(Stored data entries)
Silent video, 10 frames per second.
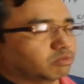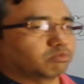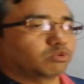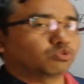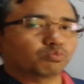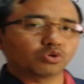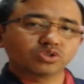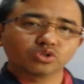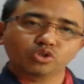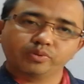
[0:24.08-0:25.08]
কিছু
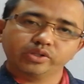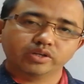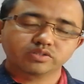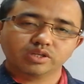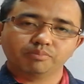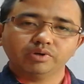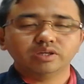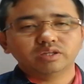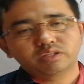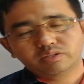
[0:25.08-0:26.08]
প্রশ্নের সমাধান আজকে আমরা
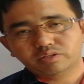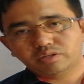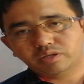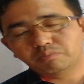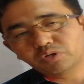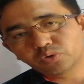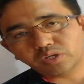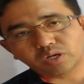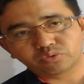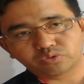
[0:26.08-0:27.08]
এই ভিডিওতে
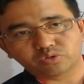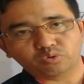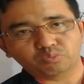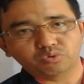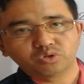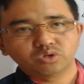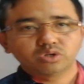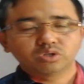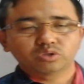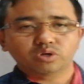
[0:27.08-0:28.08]
আলোচনা করব
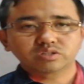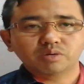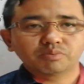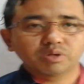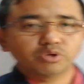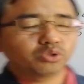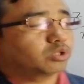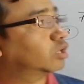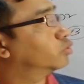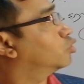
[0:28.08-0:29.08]
তো আজকে আমরা এই ভিডিওতে
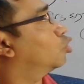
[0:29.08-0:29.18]
আলোচনা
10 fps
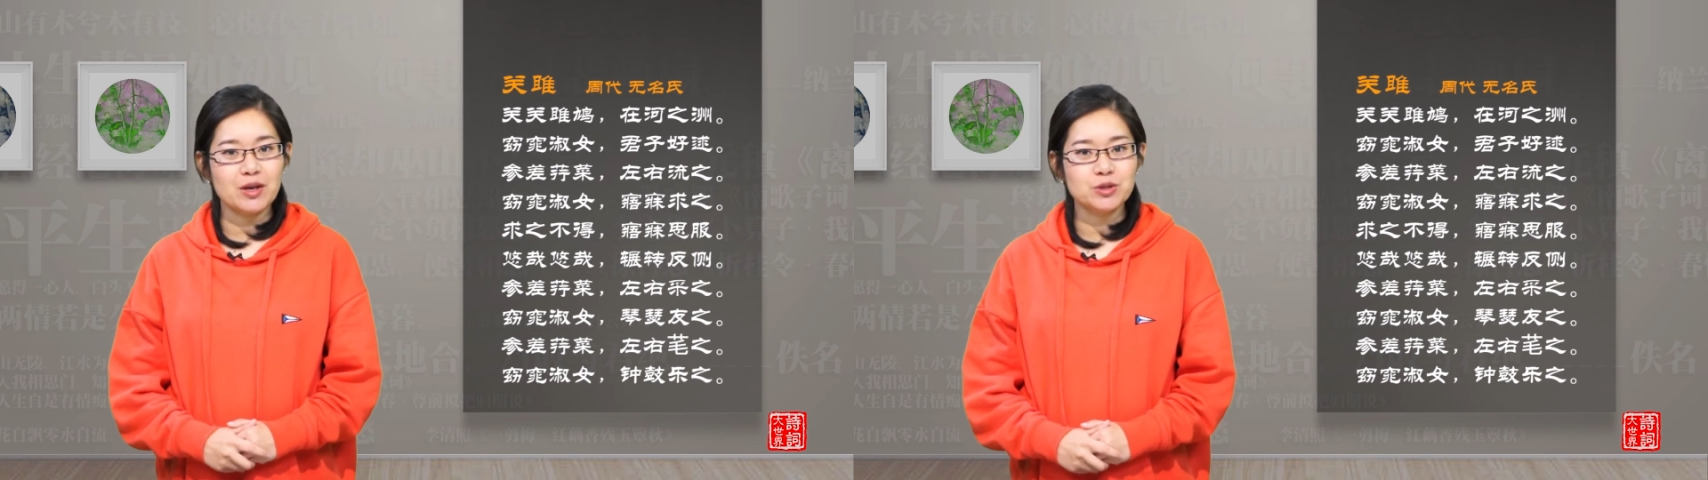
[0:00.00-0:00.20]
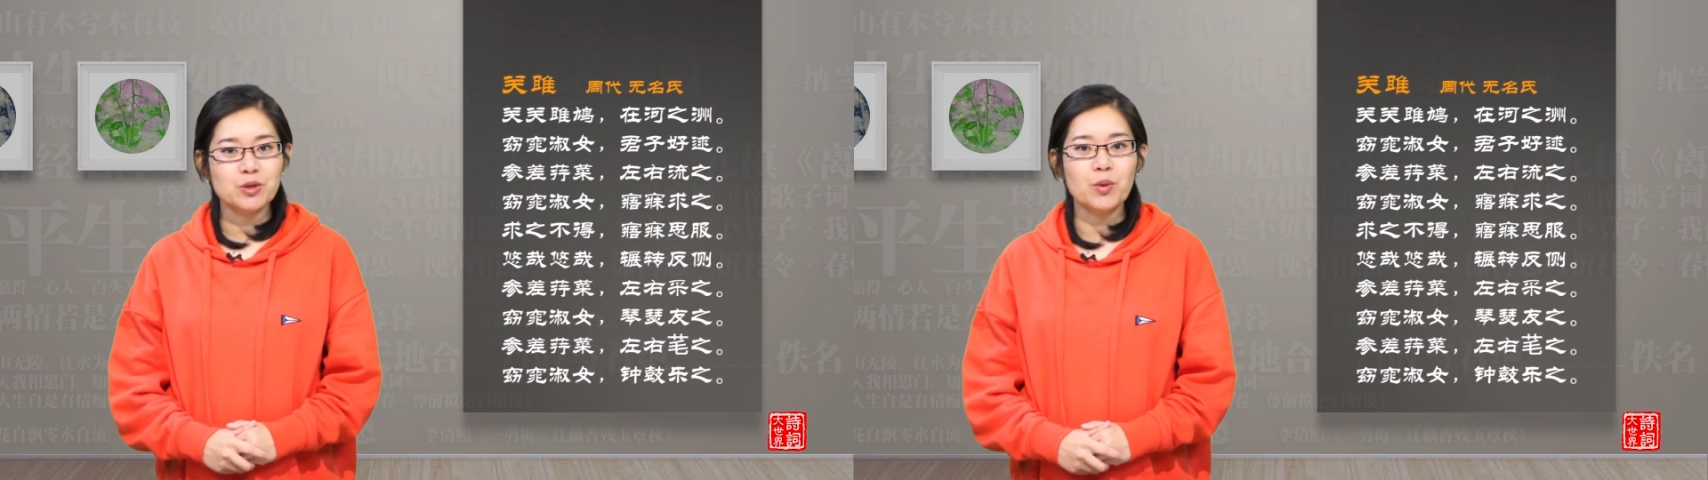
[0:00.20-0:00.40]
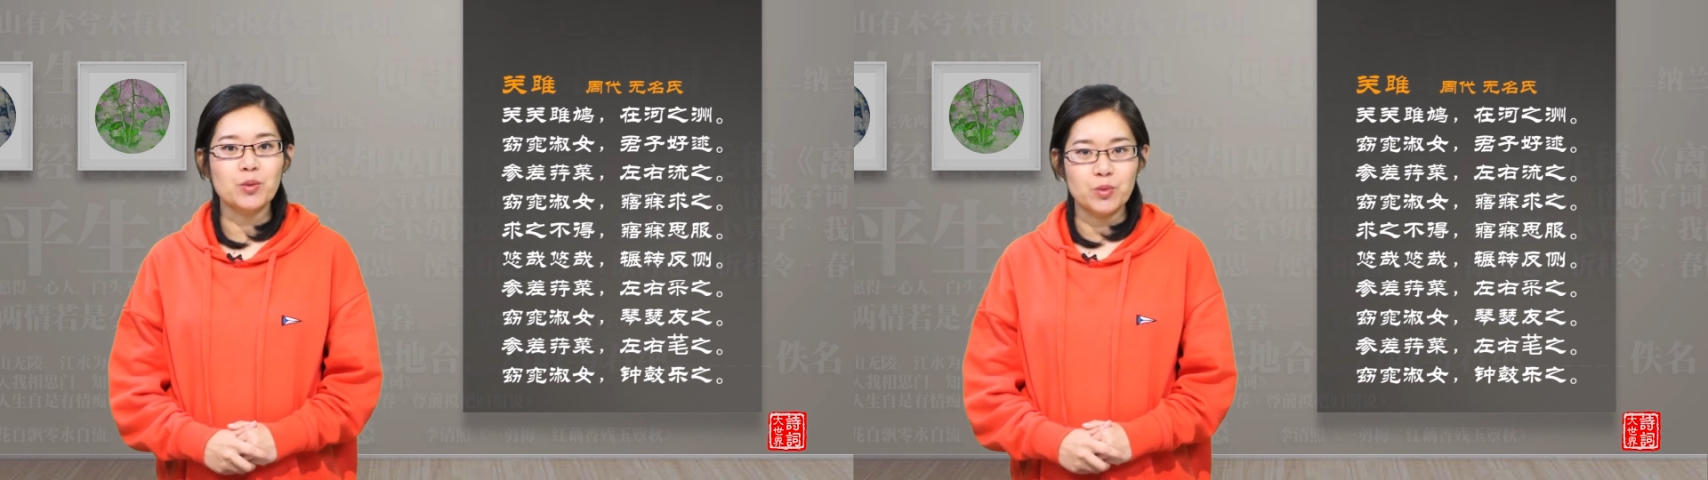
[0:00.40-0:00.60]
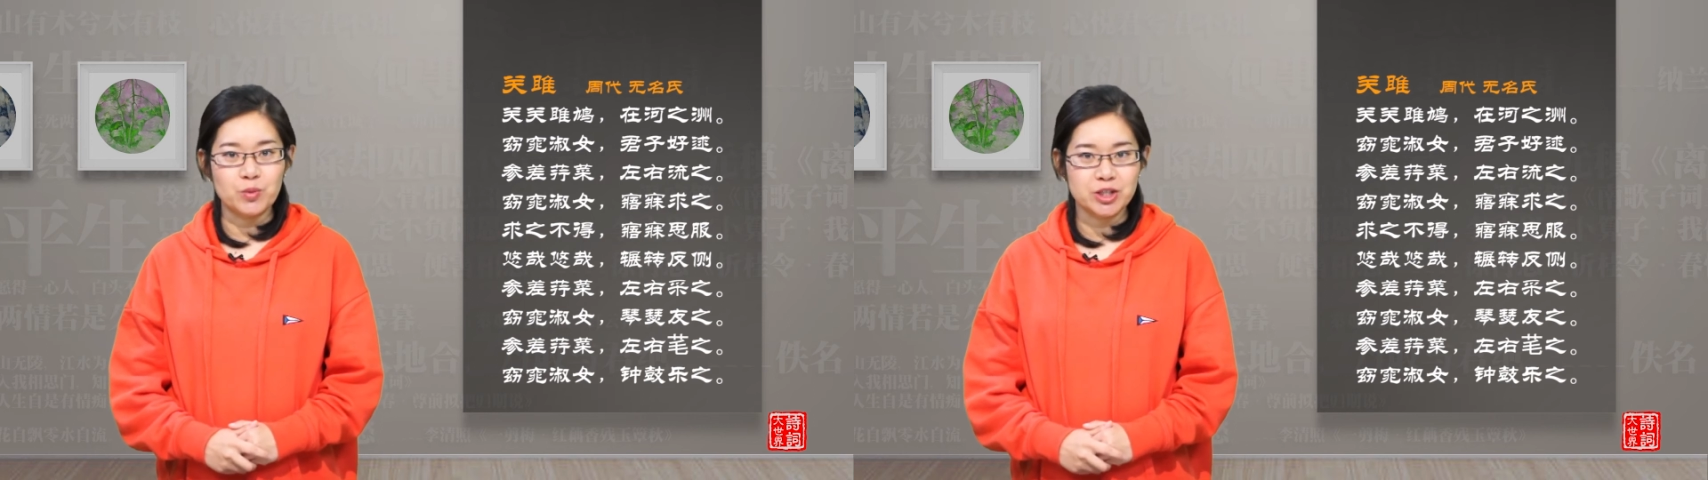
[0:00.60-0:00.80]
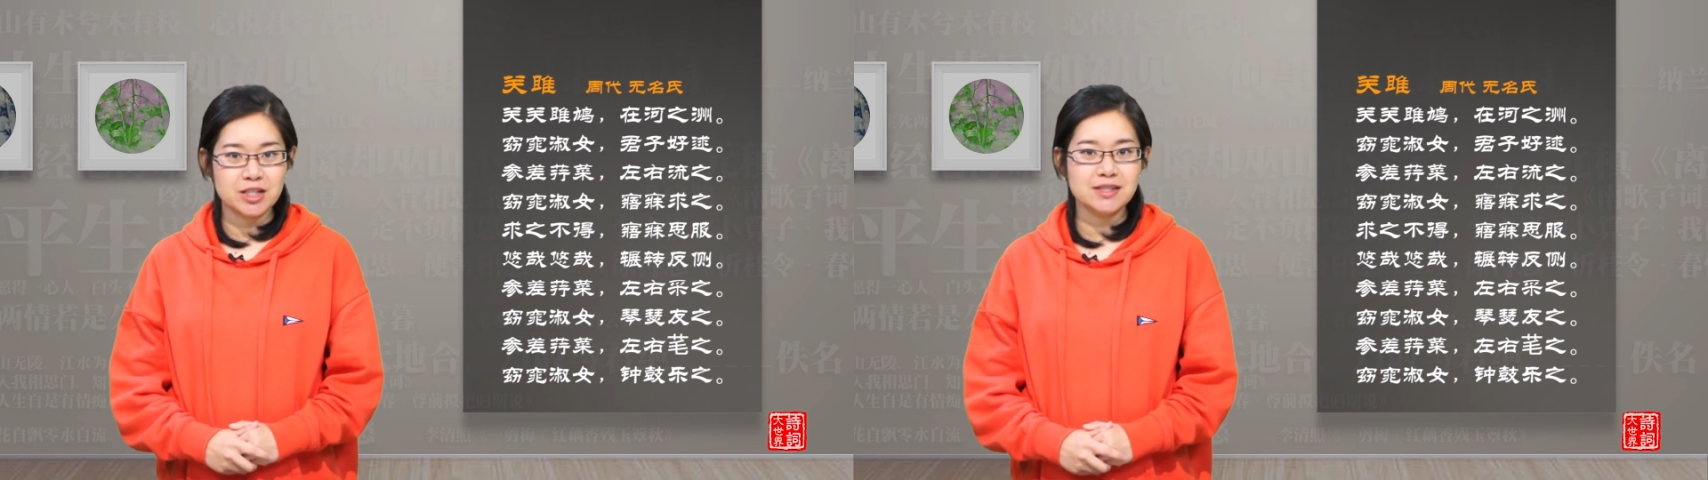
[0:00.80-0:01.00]
诵古
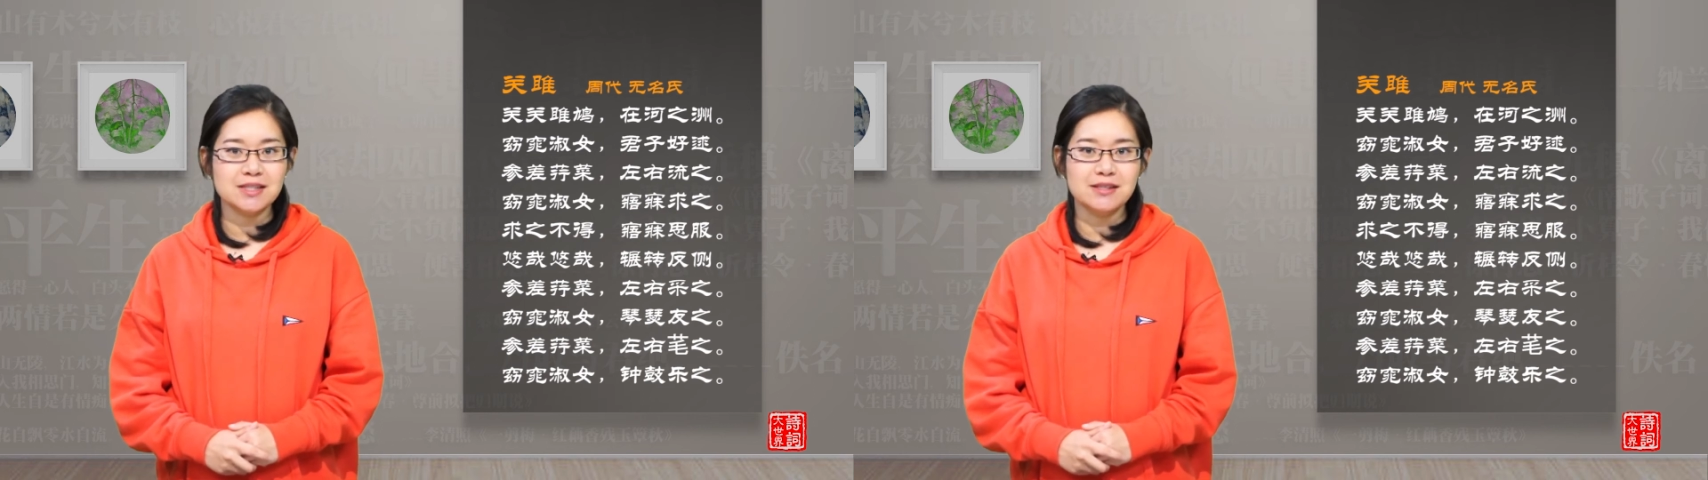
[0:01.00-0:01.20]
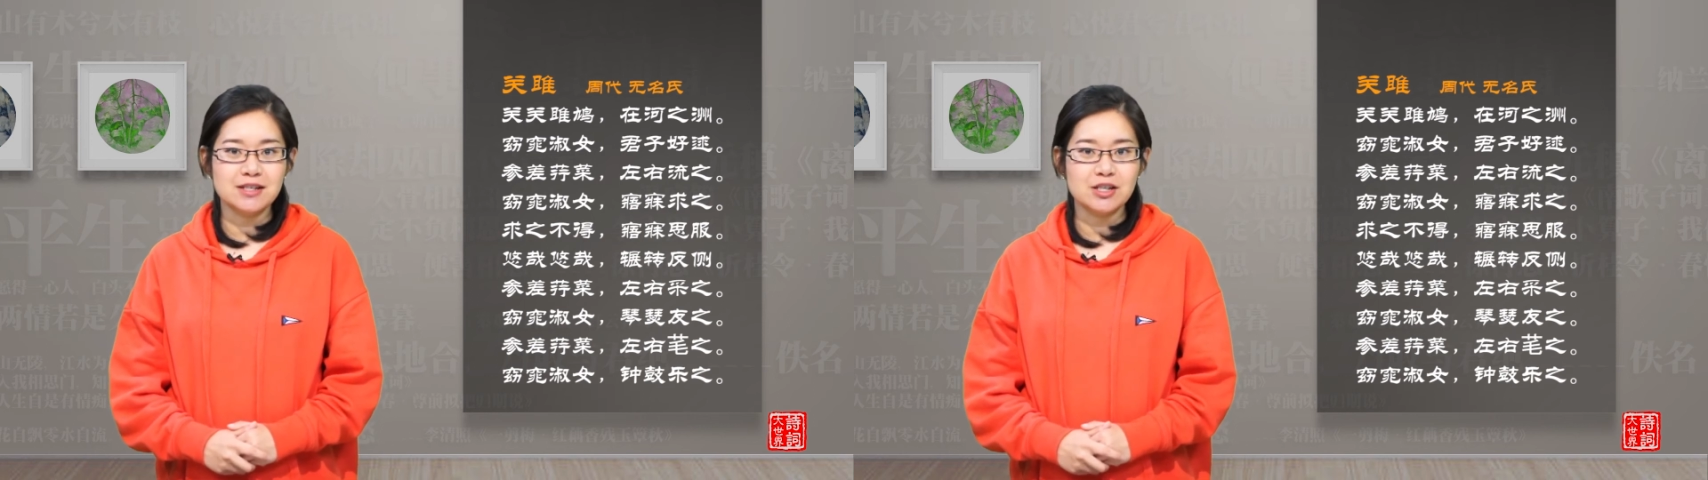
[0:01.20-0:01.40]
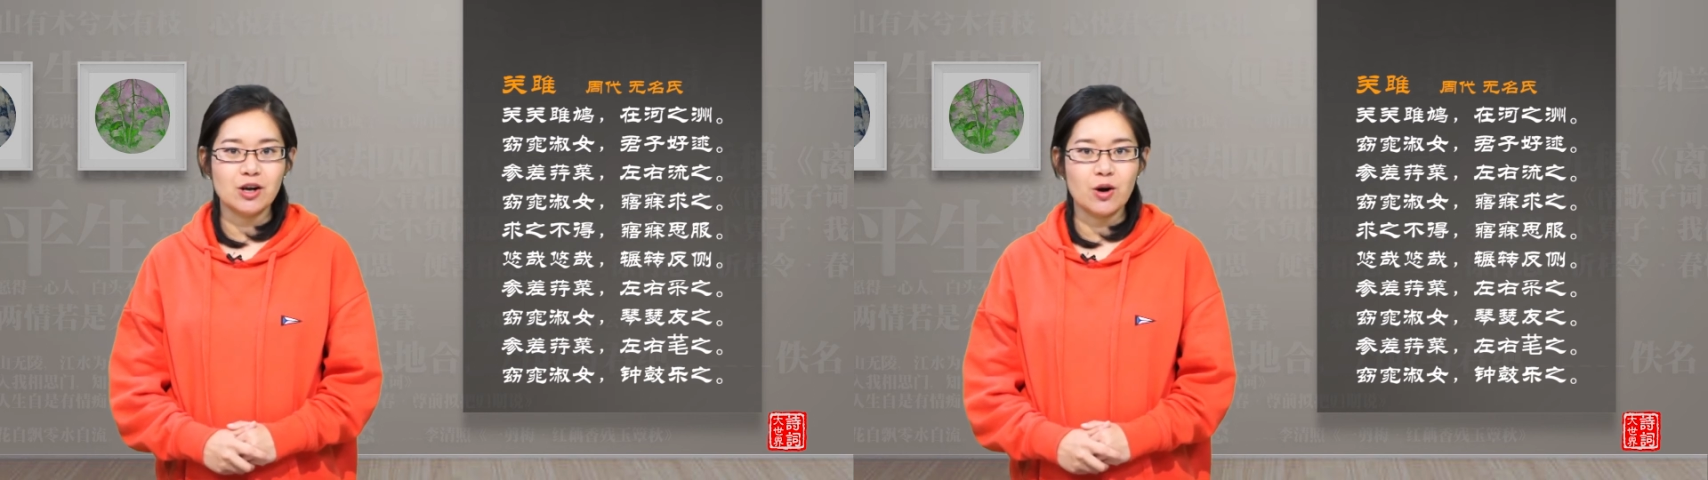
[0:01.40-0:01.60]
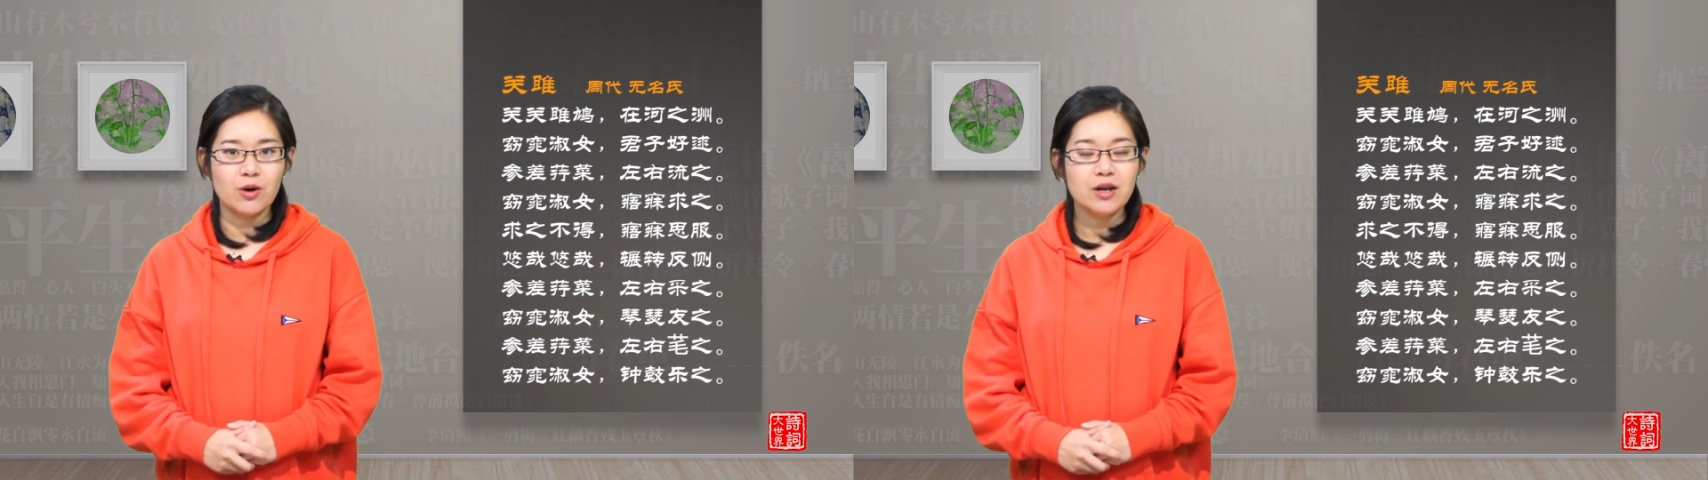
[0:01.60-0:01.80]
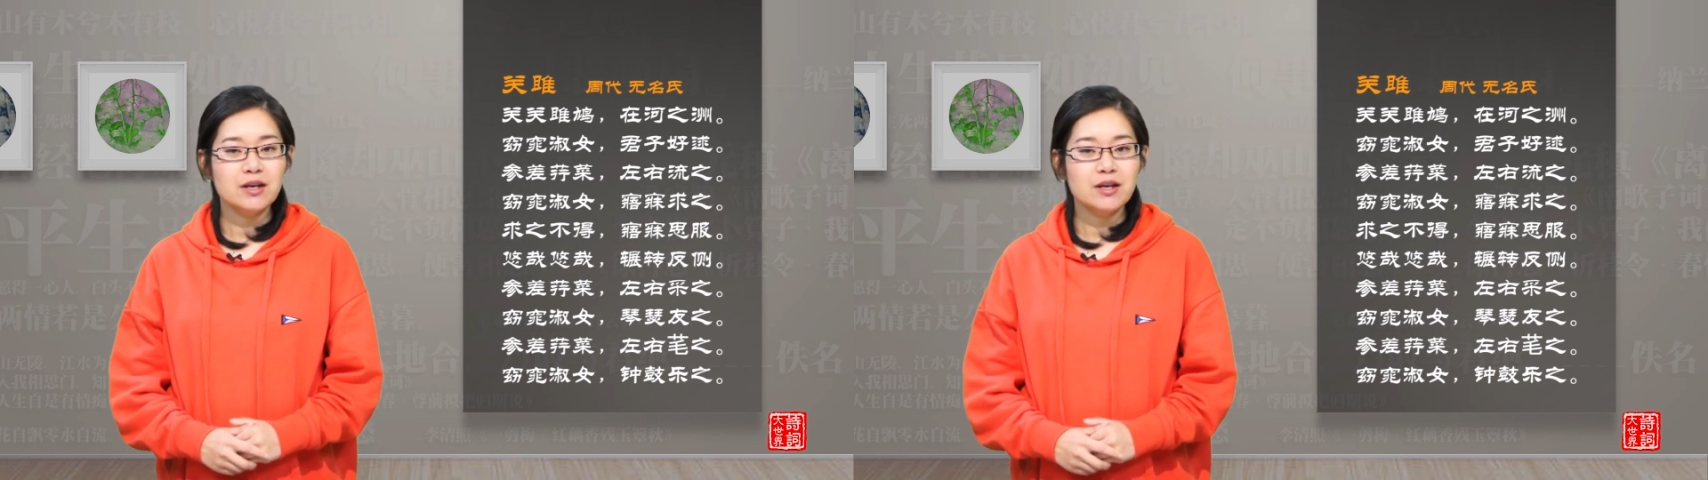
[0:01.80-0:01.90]
诗词的时候，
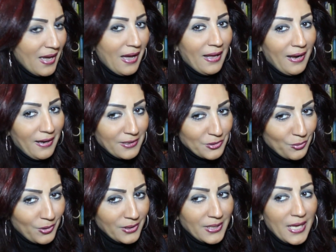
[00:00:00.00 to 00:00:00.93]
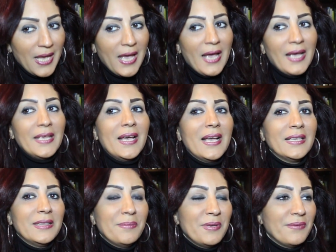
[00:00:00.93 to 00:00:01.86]
على الاصوات اي
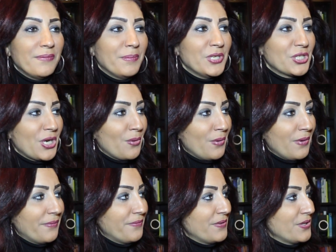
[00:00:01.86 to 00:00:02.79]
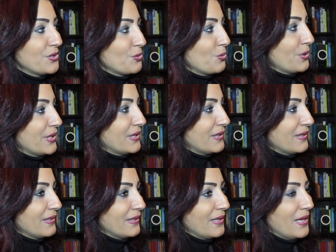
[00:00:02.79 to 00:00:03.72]
حد بيشوف في صوره
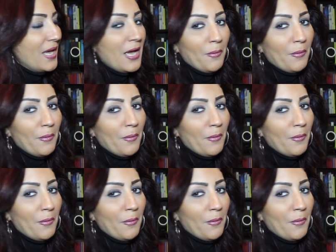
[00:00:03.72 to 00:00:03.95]
آه،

WORK INSTRUCTIONS:
Omitting the images, output each record precisely as written.

ANSWER AREA:
Silent video, 10 frames per second.
[0:24.08-0:25.08]
কিছু
[0:25.08-0:26.08]
প্রশ্নের সমাধান আজকে আমরা
[0:26.08-0:27.08]
এই ভিডিওতে
[0:27.08-0:28.08]
আলোচনা করব
[0:28.08-0:29.08]
তো আজকে আমরা এই ভিডিওতে
[0:29.08-0:29.18]
আলোচনা
10 fps
[0:00.00-0:00.20]
[0:00.20-0:00.40]
[0:00.40-0:00.60]
[0:00.60-0:00.80]
[0:00.80-0:01.00]
诵古
[0:01.00-0:01.20]
[0:01.20-0:01.40]
[0:01.40-0:01.60]
[0:01.60-0:01.80]
[0:01.80-0:01.90]
诗词的时候，
[00:00:00.00 to 00:00:00.93]
[00:00:00.93 to 00:00:01.86]
على الاصوات اي
[00:00:01.86 to 00:00:02.79]
[00:00:02.79 to 00:00:03.72]
حد بيشوف في صوره
[00:00:03.72 to 00:00:03.95]
آه،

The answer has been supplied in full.